| Collection entries |
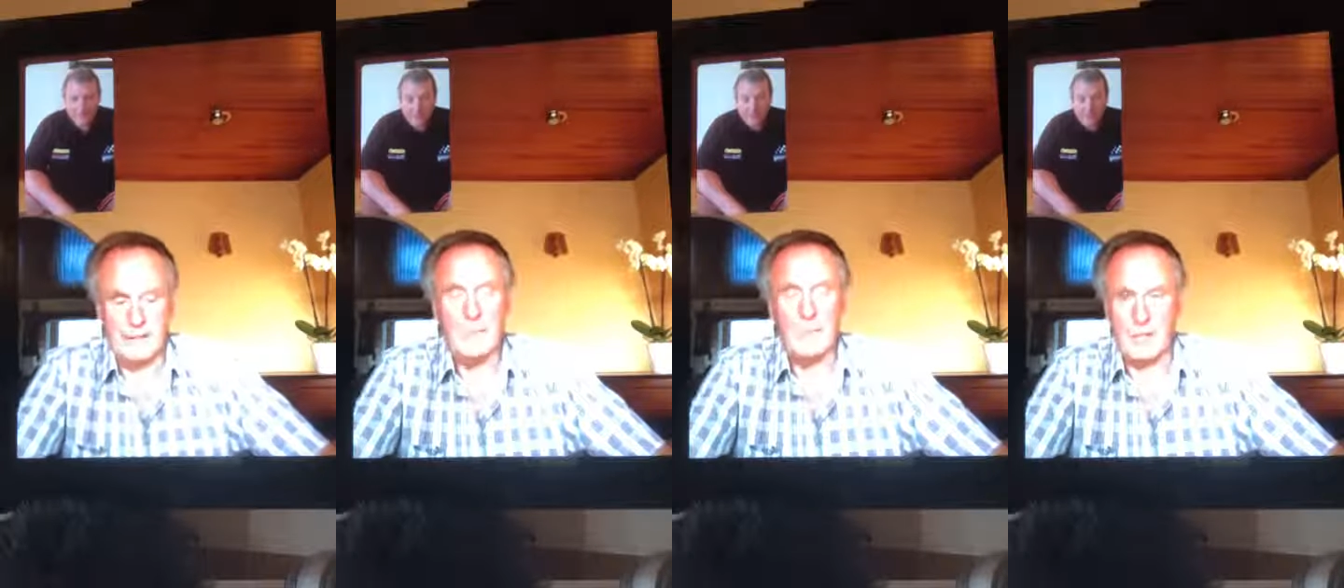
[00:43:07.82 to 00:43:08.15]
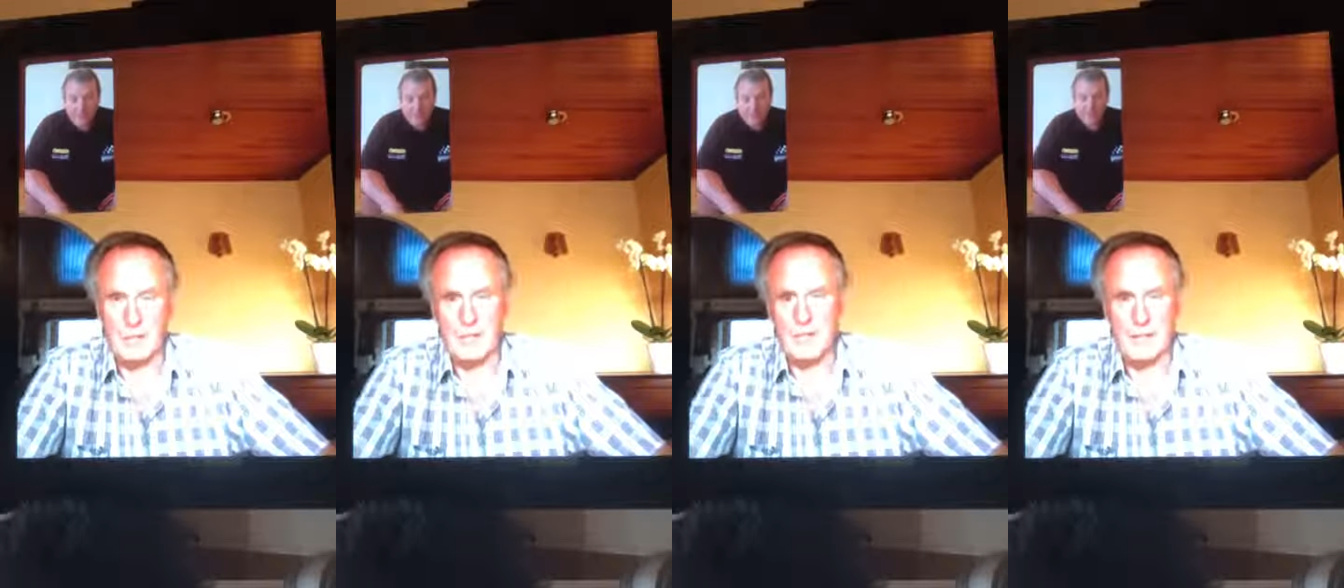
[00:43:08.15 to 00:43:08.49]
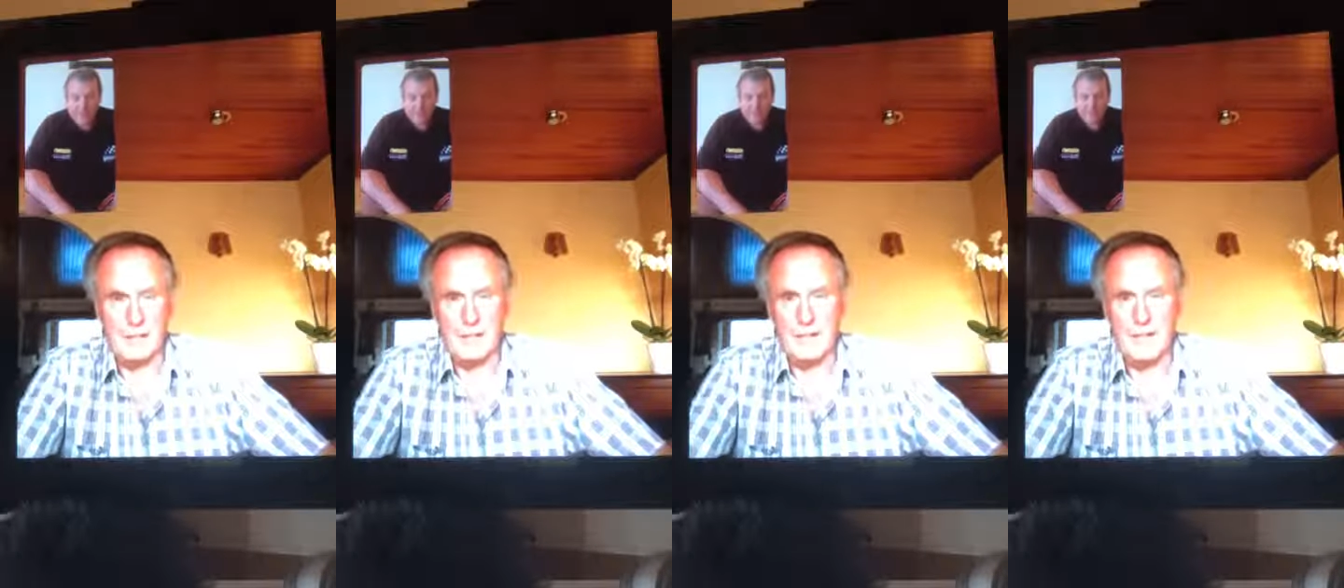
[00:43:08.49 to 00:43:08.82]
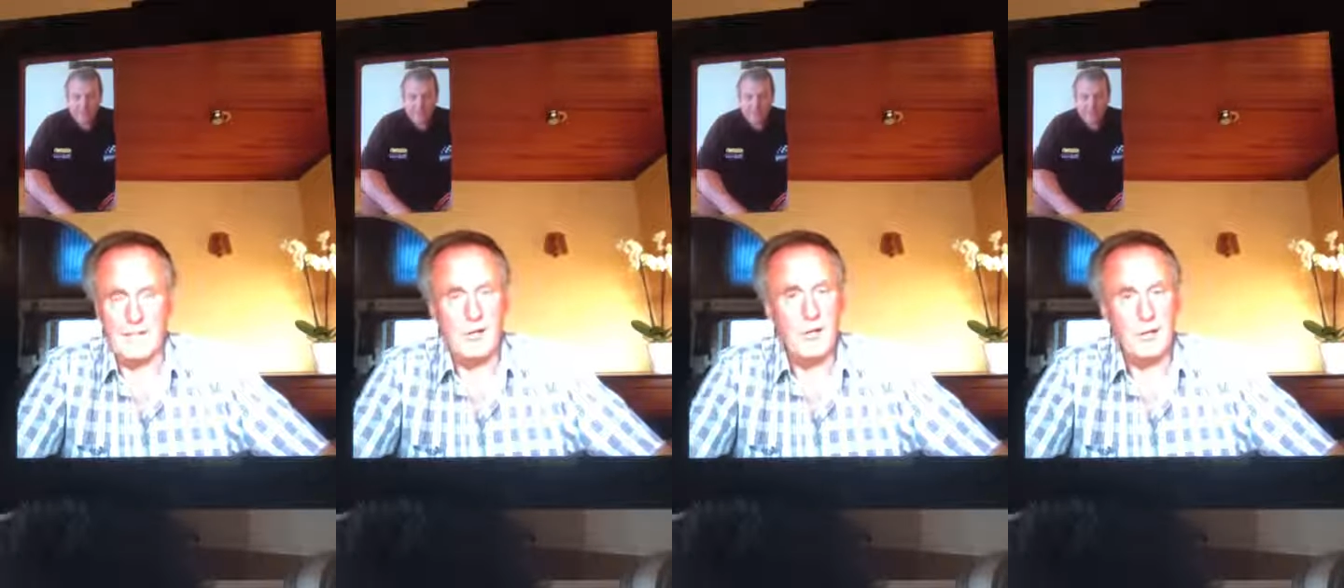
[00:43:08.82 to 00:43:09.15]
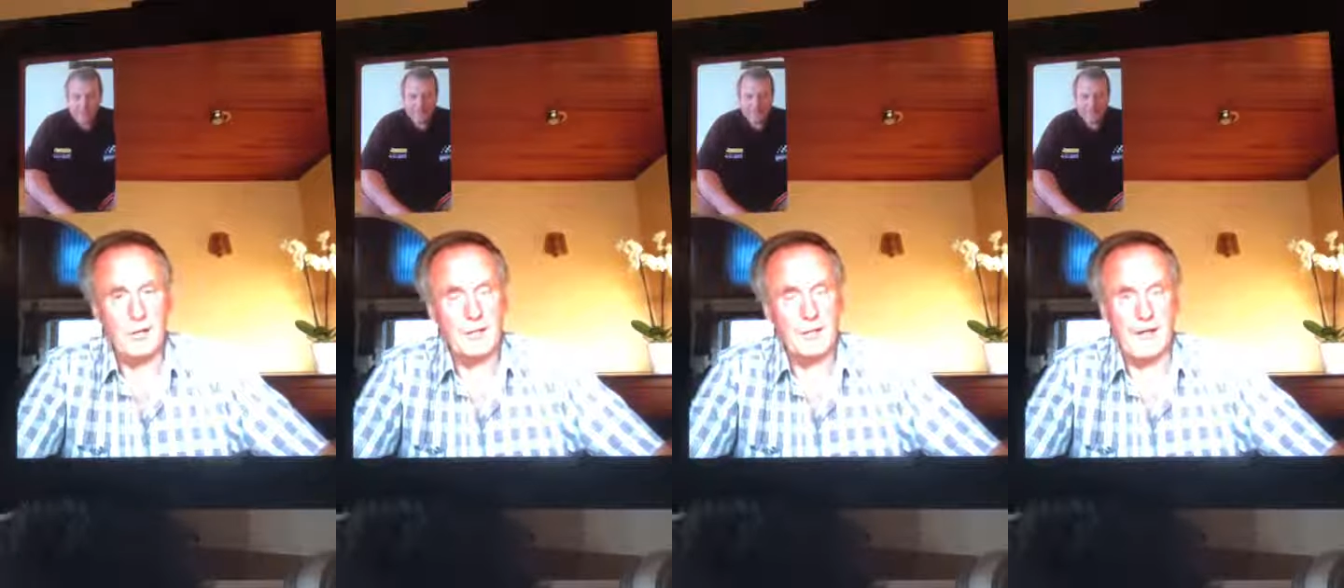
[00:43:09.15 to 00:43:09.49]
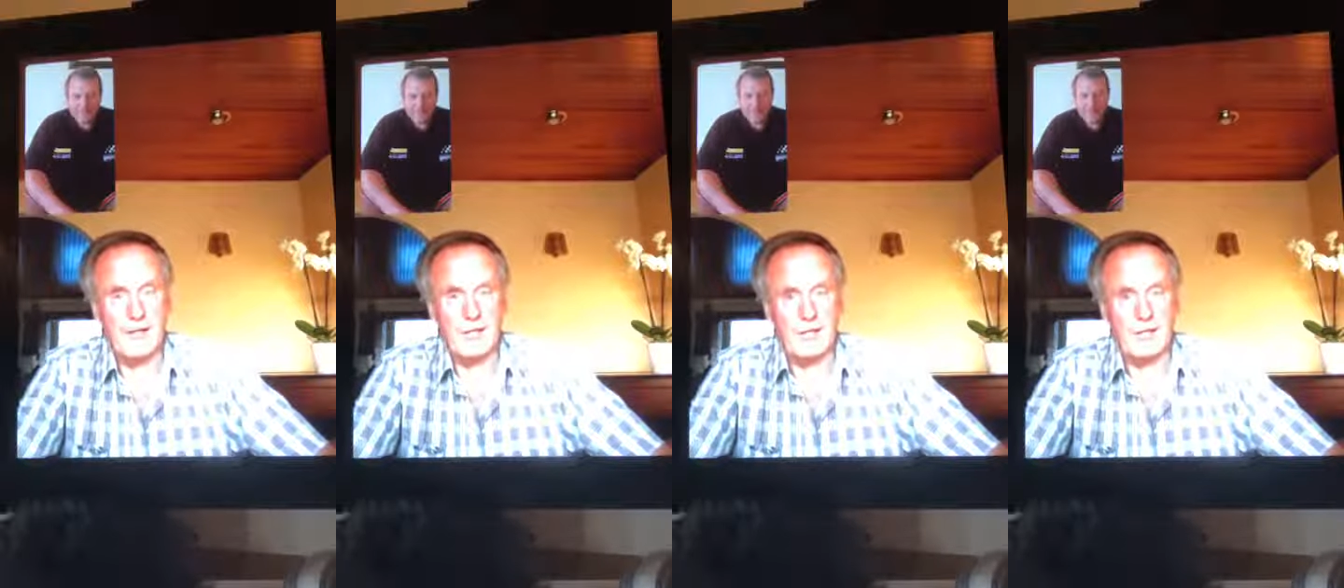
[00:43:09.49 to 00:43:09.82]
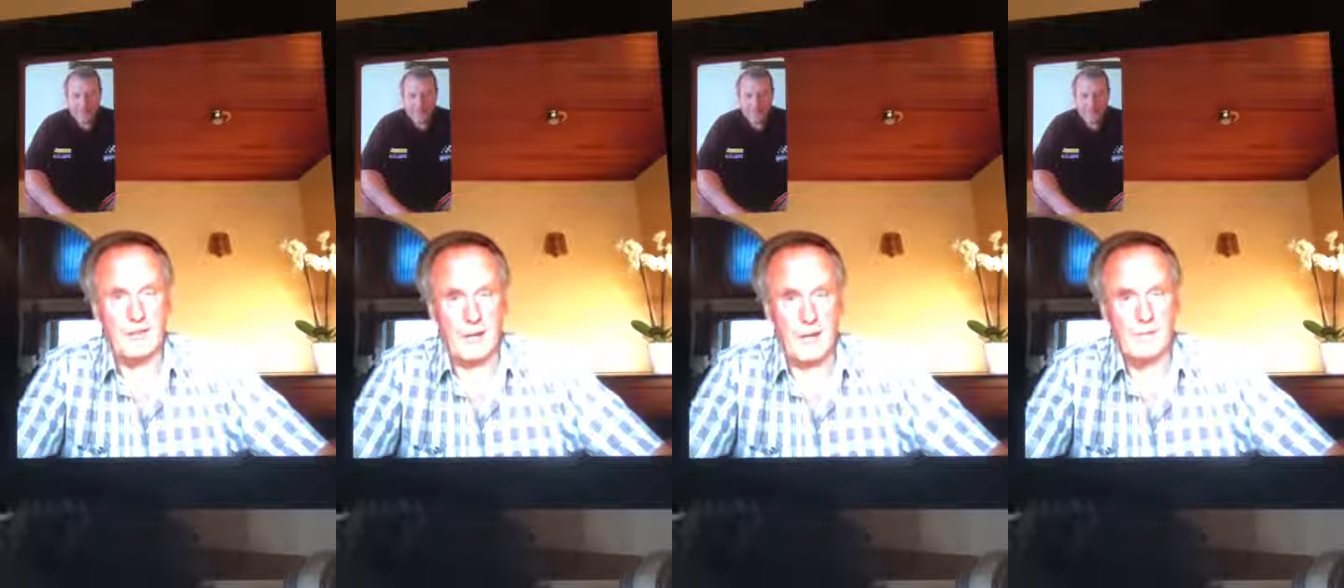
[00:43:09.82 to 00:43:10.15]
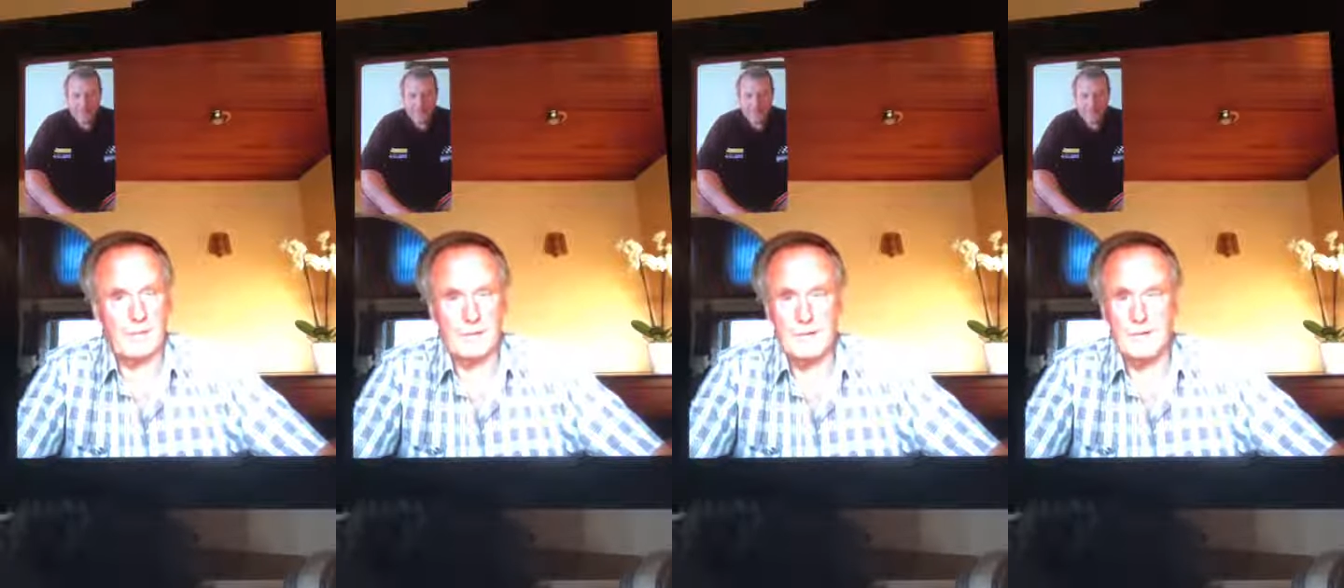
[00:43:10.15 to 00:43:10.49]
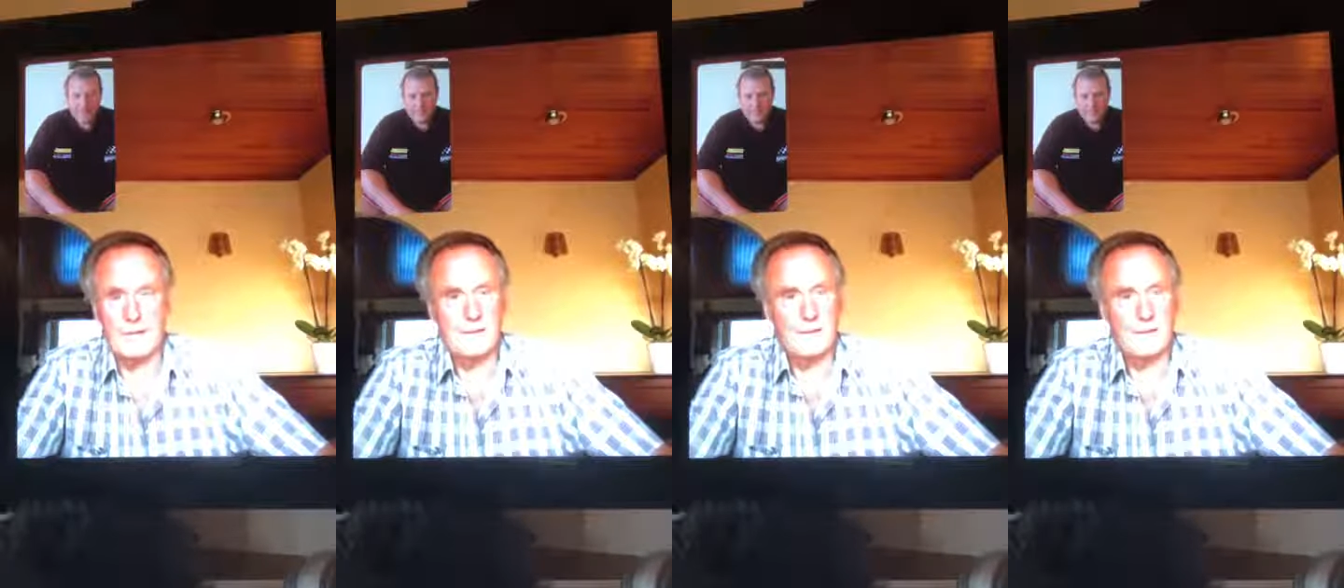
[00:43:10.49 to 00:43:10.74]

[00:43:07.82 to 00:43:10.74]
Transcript: I did watch it. If you look at the fresh air drops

| YOUR INSTRUCTIONS |
Every line from the one containing "[00:43:08.82 to 00:43:09.15]" through the last line of the data is to be retyped exactly, with nothing added and no pictures included.

| THE COMPLETED TASK |
[00:43:08.82 to 00:43:09.15]
[00:43:09.15 to 00:43:09.49]
[00:43:09.49 to 00:43:09.82]
[00:43:09.82 to 00:43:10.15]
[00:43:10.15 to 00:43:10.49]
[00:43:10.49 to 00:43:10.74]

[00:43:07.82 to 00:43:10.74]
Transcript: I did watch it. If you look at the fresh air drops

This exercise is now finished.